For this exercise, restate every line below word for word and drop the images.

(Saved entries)
────────────────────────────────────────

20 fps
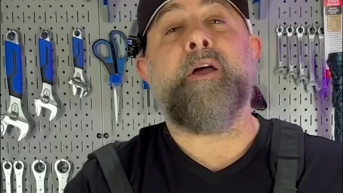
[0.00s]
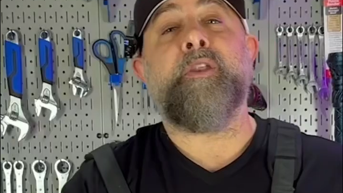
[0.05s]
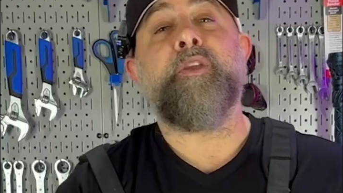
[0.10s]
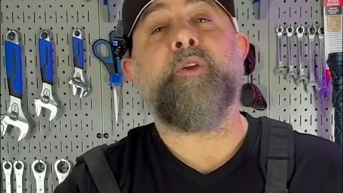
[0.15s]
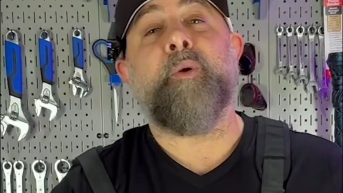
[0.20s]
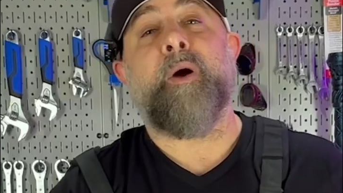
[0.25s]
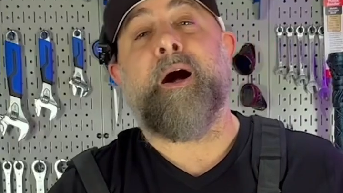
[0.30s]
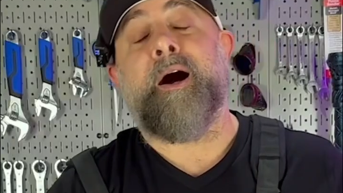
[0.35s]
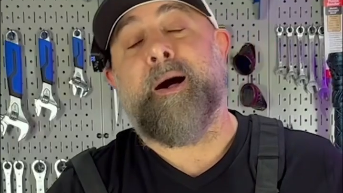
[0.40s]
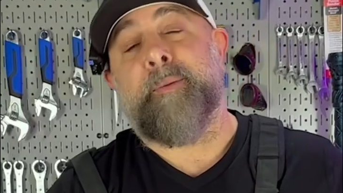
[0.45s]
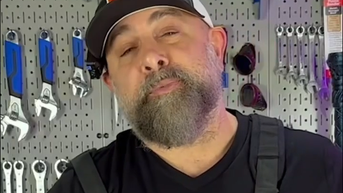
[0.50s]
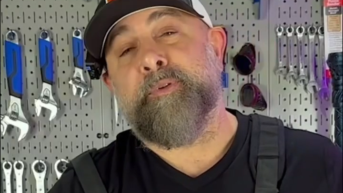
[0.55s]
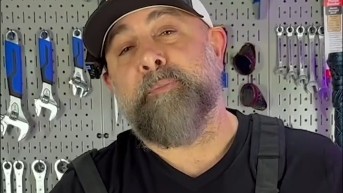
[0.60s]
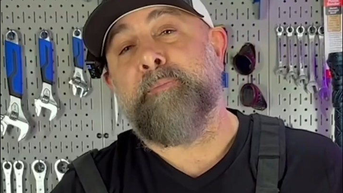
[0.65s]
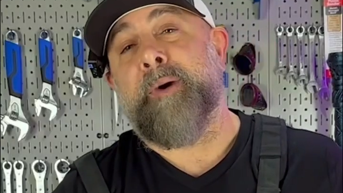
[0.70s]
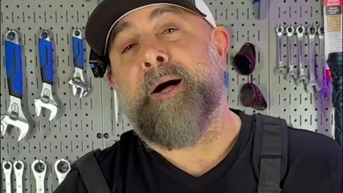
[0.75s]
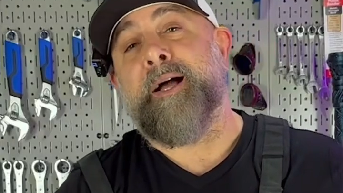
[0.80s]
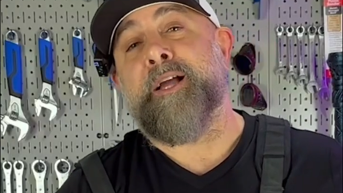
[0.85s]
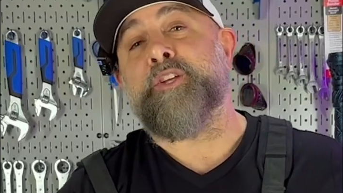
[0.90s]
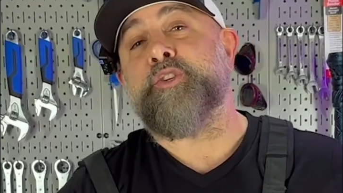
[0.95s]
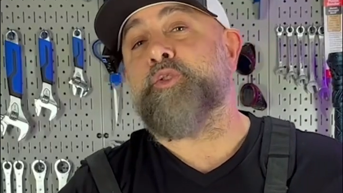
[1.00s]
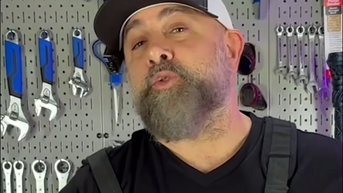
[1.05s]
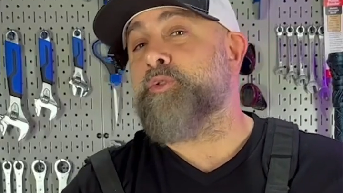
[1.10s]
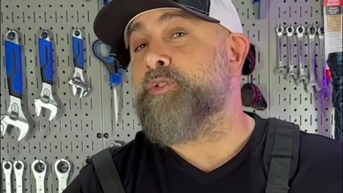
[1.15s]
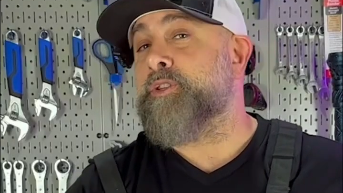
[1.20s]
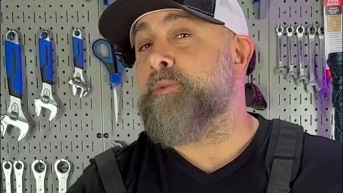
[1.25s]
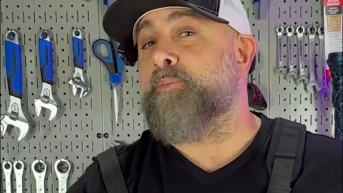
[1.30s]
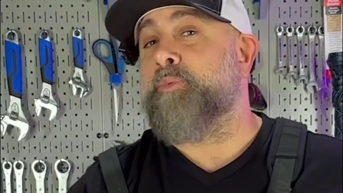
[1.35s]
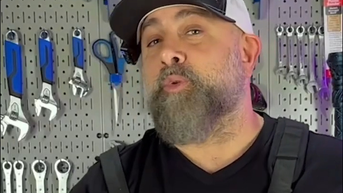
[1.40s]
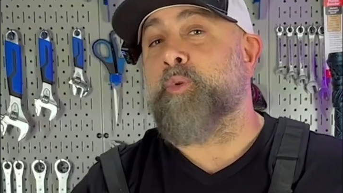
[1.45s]
do you optimize your
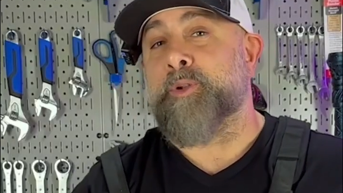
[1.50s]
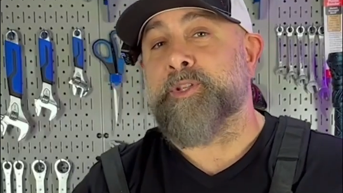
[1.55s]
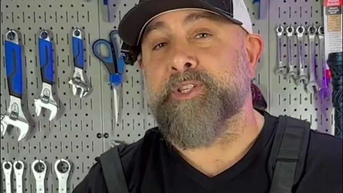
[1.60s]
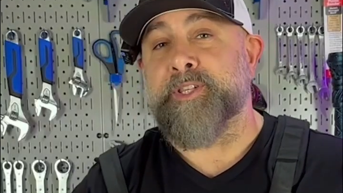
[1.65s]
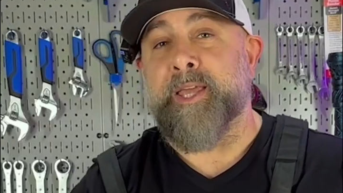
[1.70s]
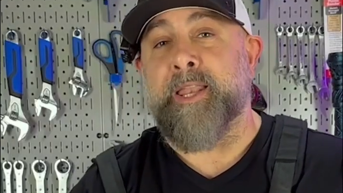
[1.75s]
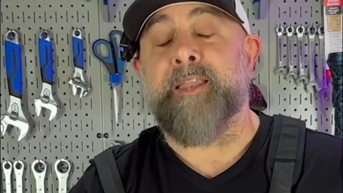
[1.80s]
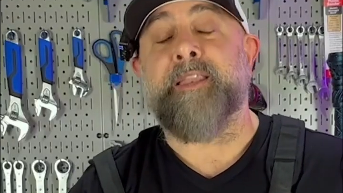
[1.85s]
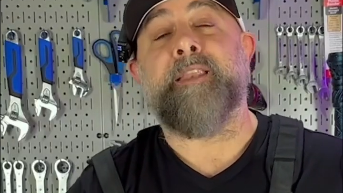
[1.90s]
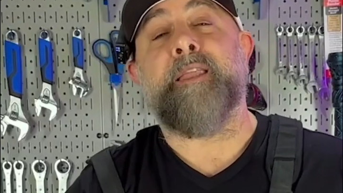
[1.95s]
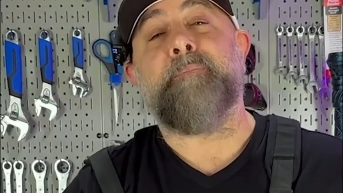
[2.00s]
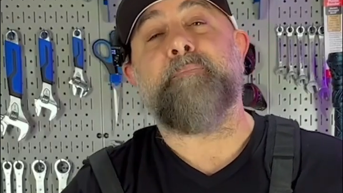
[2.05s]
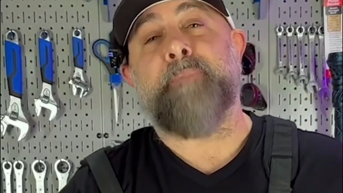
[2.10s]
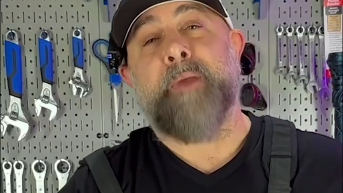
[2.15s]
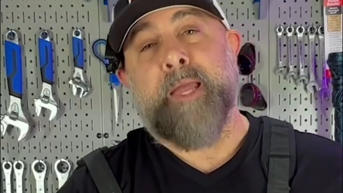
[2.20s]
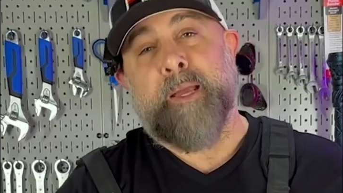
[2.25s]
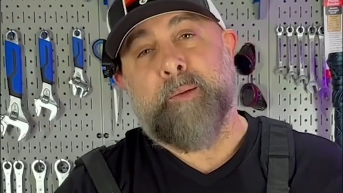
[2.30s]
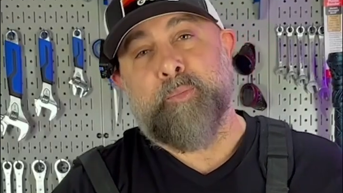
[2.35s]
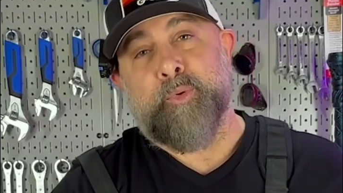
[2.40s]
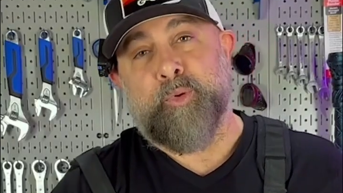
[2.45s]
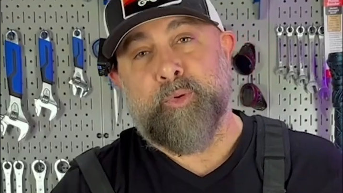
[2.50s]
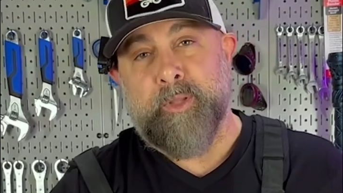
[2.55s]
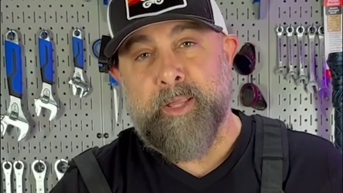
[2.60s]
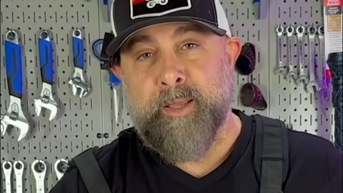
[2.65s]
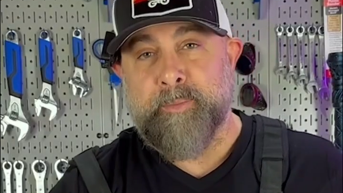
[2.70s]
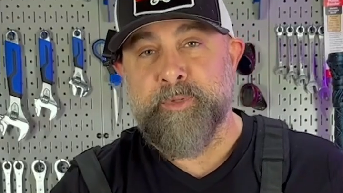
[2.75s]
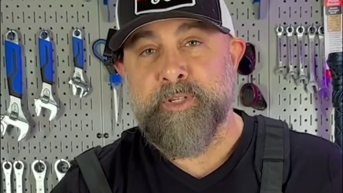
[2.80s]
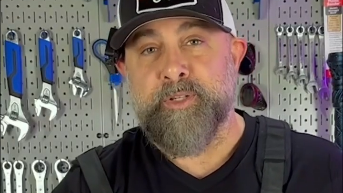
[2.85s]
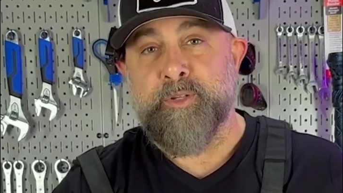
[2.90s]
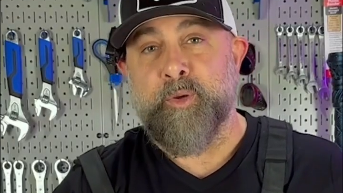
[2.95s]
support setting in Bambu Lab
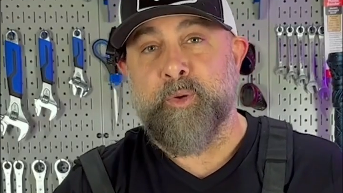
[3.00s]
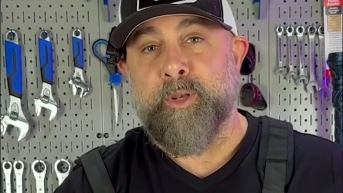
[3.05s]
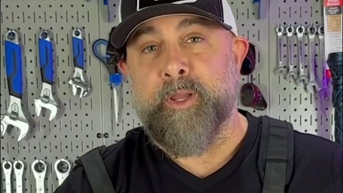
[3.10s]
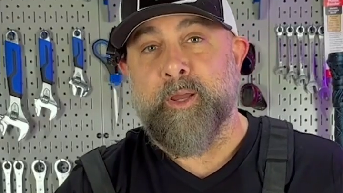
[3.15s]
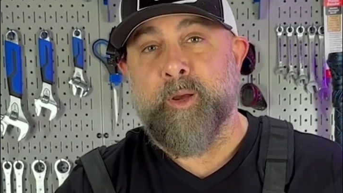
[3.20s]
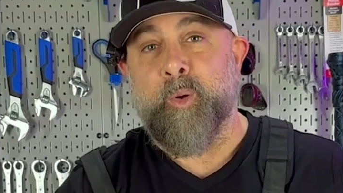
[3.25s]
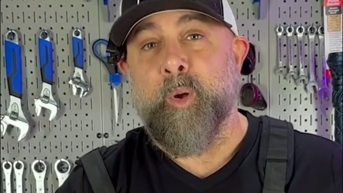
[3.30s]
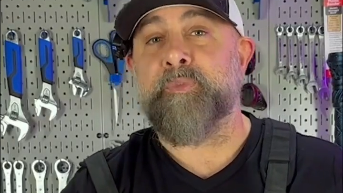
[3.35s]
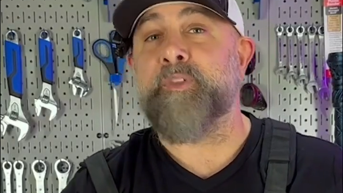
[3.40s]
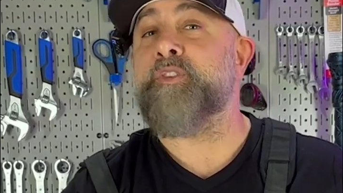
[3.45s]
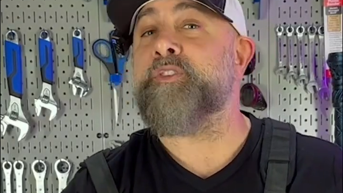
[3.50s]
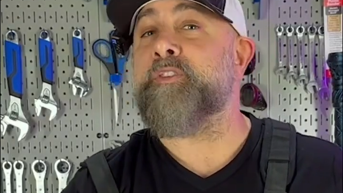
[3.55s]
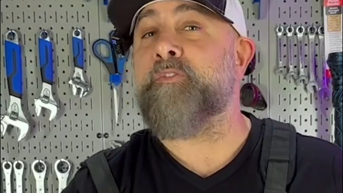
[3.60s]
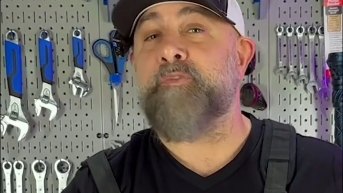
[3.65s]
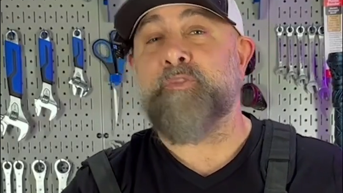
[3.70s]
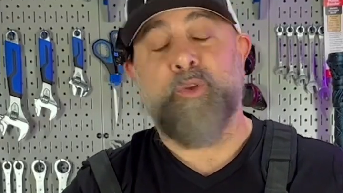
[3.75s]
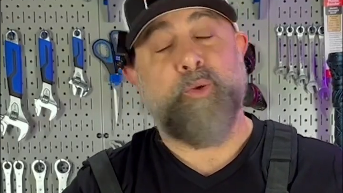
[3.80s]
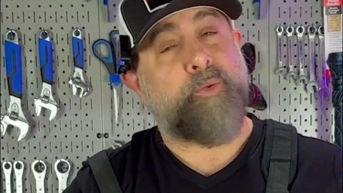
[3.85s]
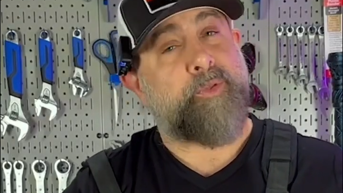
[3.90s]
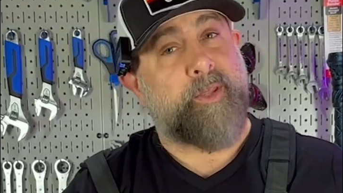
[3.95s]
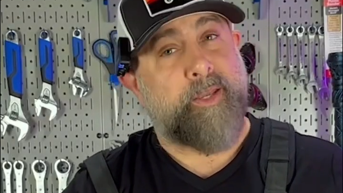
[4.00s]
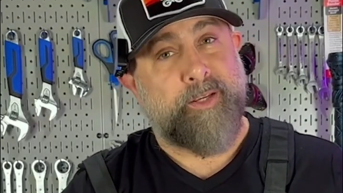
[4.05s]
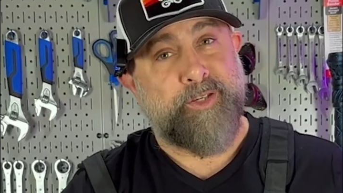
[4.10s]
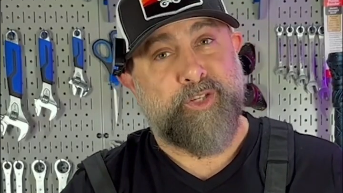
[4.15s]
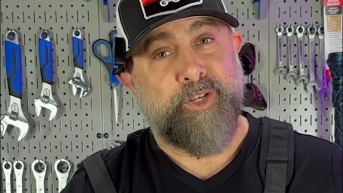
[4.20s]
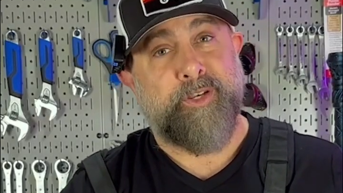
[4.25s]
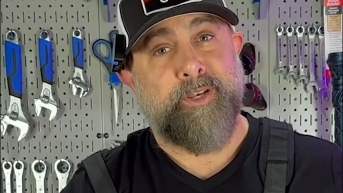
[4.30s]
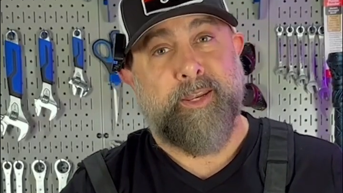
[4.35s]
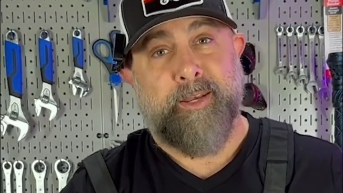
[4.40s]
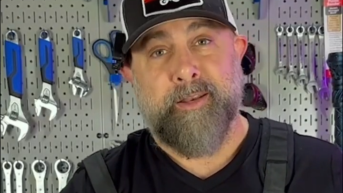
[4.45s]
Studio? There's a few things you
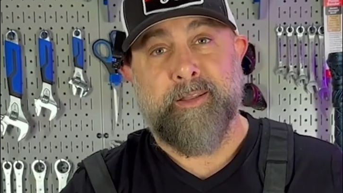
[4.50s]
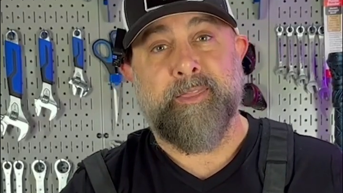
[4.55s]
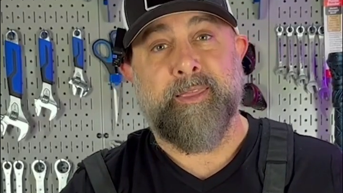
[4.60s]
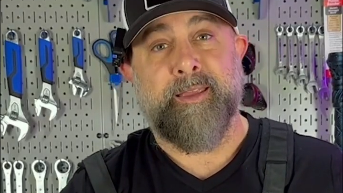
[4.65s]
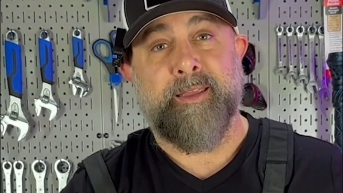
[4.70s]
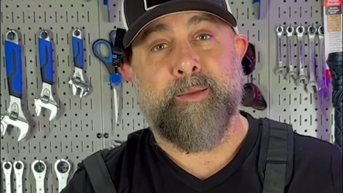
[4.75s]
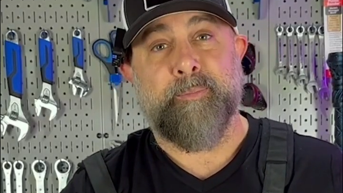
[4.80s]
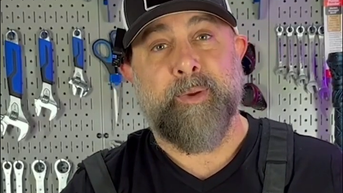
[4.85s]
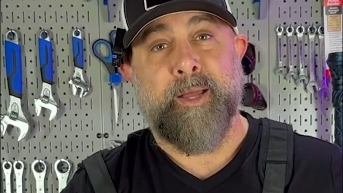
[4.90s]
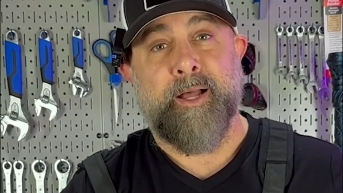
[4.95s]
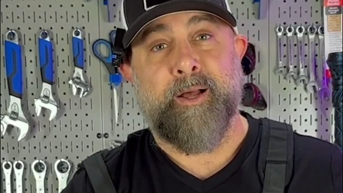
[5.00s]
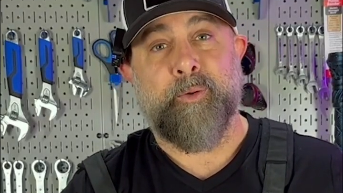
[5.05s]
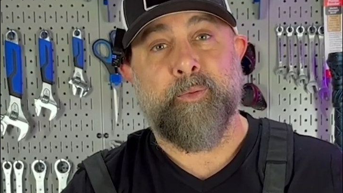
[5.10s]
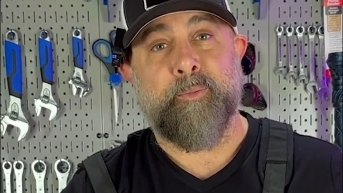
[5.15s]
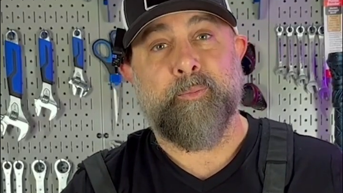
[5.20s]
need to think about.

────────────────────────────────────────

### Solution to the exercise
20 fps
[0.00s]
[0.05s]
[0.10s]
[0.15s]
[0.20s]
[0.25s]
[0.30s]
[0.35s]
[0.40s]
[0.45s]
[0.50s]
[0.55s]
[0.60s]
[0.65s]
[0.70s]
[0.75s]
[0.80s]
[0.85s]
[0.90s]
[0.95s]
[1.00s]
[1.05s]
[1.10s]
[1.15s]
[1.20s]
[1.25s]
[1.30s]
[1.35s]
[1.40s]
[1.45s]
do you optimize your
[1.50s]
[1.55s]
[1.60s]
[1.65s]
[1.70s]
[1.75s]
[1.80s]
[1.85s]
[1.90s]
[1.95s]
[2.00s]
[2.05s]
[2.10s]
[2.15s]
[2.20s]
[2.25s]
[2.30s]
[2.35s]
[2.40s]
[2.45s]
[2.50s]
[2.55s]
[2.60s]
[2.65s]
[2.70s]
[2.75s]
[2.80s]
[2.85s]
[2.90s]
[2.95s]
support setting in Bambu Lab
[3.00s]
[3.05s]
[3.10s]
[3.15s]
[3.20s]
[3.25s]
[3.30s]
[3.35s]
[3.40s]
[3.45s]
[3.50s]
[3.55s]
[3.60s]
[3.65s]
[3.70s]
[3.75s]
[3.80s]
[3.85s]
[3.90s]
[3.95s]
[4.00s]
[4.05s]
[4.10s]
[4.15s]
[4.20s]
[4.25s]
[4.30s]
[4.35s]
[4.40s]
[4.45s]
Studio? There's a few things you
[4.50s]
[4.55s]
[4.60s]
[4.65s]
[4.70s]
[4.75s]
[4.80s]
[4.85s]
[4.90s]
[4.95s]
[5.00s]
[5.05s]
[5.10s]
[5.15s]
[5.20s]
need to think about.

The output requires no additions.